Dans son livre, Quinlan indique que les dirigeants sélectionnent les domaines pour lesquels ils acceptent d’engager leur responsabilité. «Les dirigeants s’attribuent le mérite des réussites financières de leur entreprise mais ils sont très peu nombreux à en assumer la contrepartie, c’est-à-dire la responsabilité des défaillances à l’origine du décès des personnes qui travaillent pour eux. Que cette situation étrange soit acceptée et semble normale en dit long sur ce qu’on entend véritablement par ‘la sécurité d’abord’».

Bien que son étude concerne cinq pays riches qui disposent depuis longtemps de réglementations et d’un certain niveau de responsabilité (quoique dégradé), Quinlan a relevé les mêmes causes types dans des accidents qui se sont produits sur des lieux de travail à haut risque dans des pays à revenus faibles et moyens, comme le Brésil et la Chine.

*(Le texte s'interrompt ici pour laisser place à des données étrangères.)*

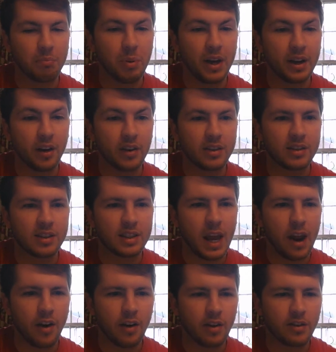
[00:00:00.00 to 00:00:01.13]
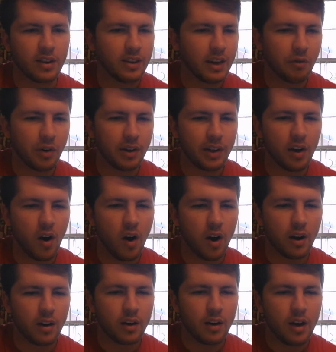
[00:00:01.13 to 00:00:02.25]
bigger and scarier than they really are.
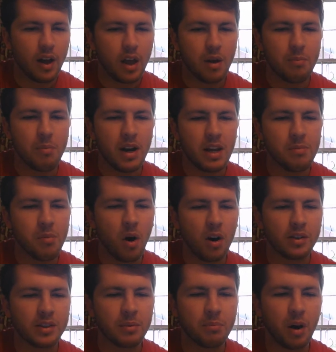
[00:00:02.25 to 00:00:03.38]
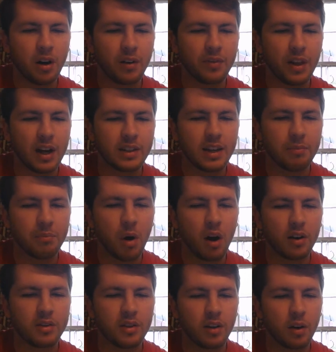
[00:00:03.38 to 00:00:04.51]
Many moths and butterflies have
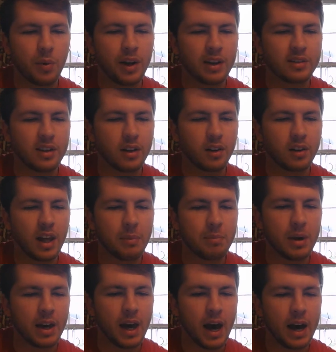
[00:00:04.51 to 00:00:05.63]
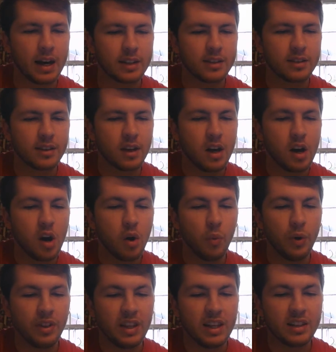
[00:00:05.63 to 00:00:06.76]
marks on their wings that look like big eyes.
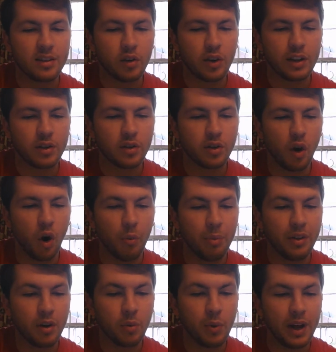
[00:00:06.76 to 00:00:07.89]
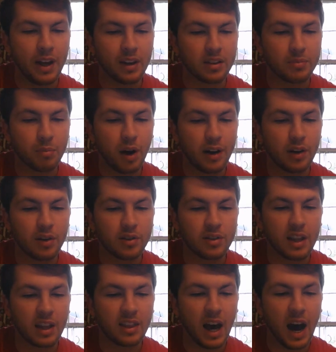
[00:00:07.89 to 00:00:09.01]
When these creatures open their wings, predators
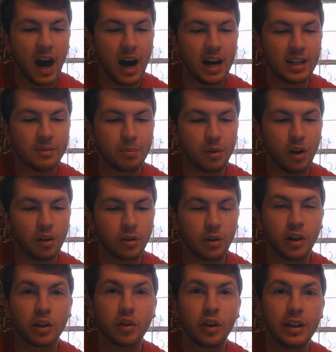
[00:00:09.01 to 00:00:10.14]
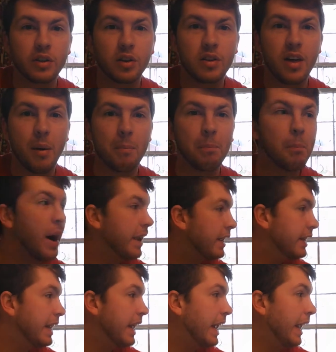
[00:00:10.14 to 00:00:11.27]
think the eyes belong to a creature that might
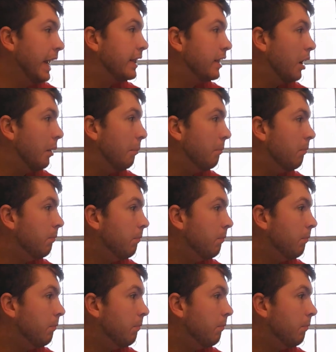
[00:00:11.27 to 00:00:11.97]
eat them.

«Le même constat peut être fait pour l’accident de la mine de Soma, en Turquie, en 2014, qui avait causé la mort de 301 mineurs, et dont il ressortait clairement que les procédures de sauvetage et d’urgence étaient inadaptées et que l’observation des réglementations était insuffisante, pour ne nommer que deux causes types», explique-t-il, en signalant que les pratiques plus dangereuses ont désormais tendance à prévaloir.

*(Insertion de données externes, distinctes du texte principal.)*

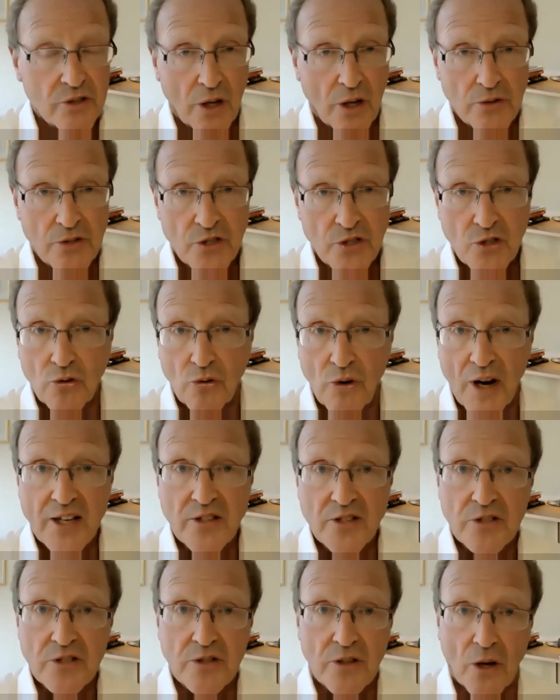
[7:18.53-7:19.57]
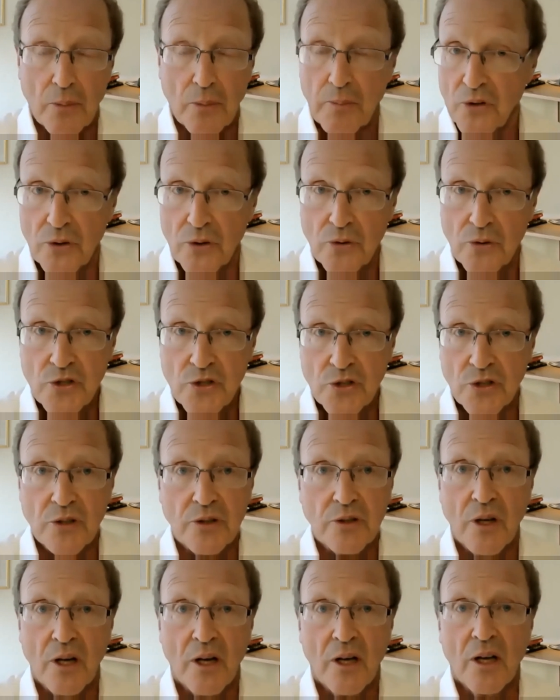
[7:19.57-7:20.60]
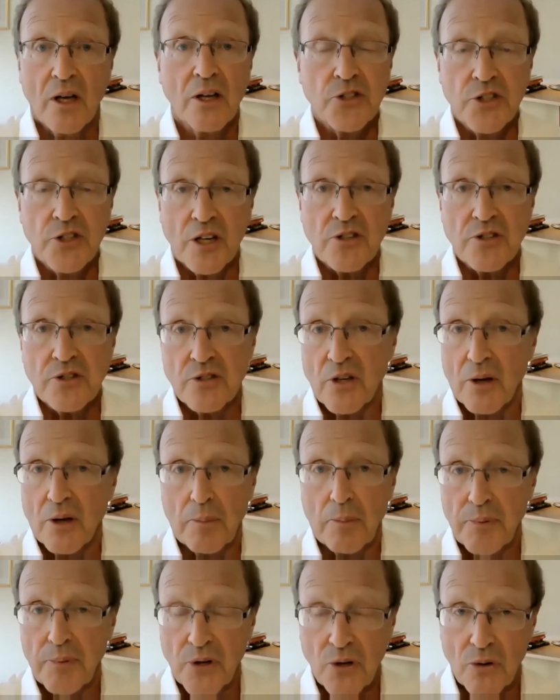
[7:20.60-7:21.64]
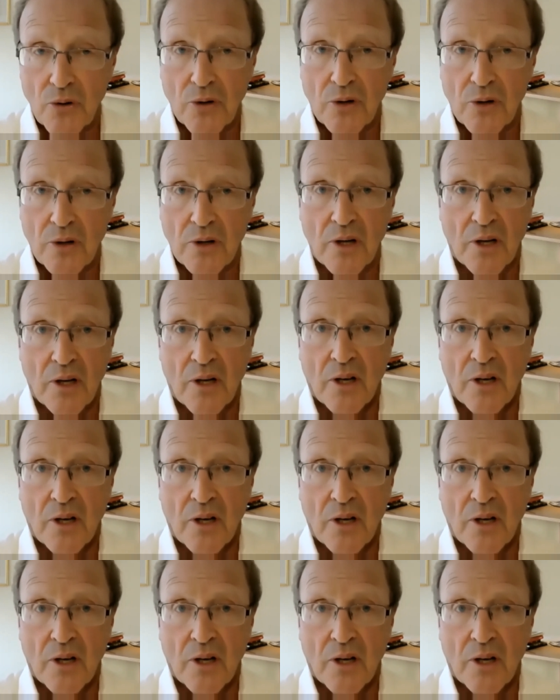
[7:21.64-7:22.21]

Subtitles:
no stress, no pollution, just a pure,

«Les chaînes d’approvisionnement mondiales contribuent de plus en plus à la dégradation des normes de sécurité en déplaçant le travail vers des pays dont les normes de sécurité sont minimes et qui ne suivent pas de protocoles pour améliorer les modalités des programmes de libre-échange. C’est exactement ce qu’illustre l’effondrement du Rana Plaza en 2013 au Bangladesh, où plus de 1100 personnes avaient été tuées, principalement des ouvriers du prêt-à-porter qui fabriquaient des vêtements destinés en grande partie aux pays occidentaux».

«Ces faits parlent d’eux-mêmes et révèlent que, contrairement à ce qui est annoncé dans les beaux discours, la sécurité au travail n’occupe pas la première place, ni même la deuxième ou la troisième, en ce qui concerne les priorités des gouvernements ou de la plupart des entreprises».

Ten pathways to death and disaster, Michael Quinlan, The Federation Press, ISBN 9781862879775, décembre 2014.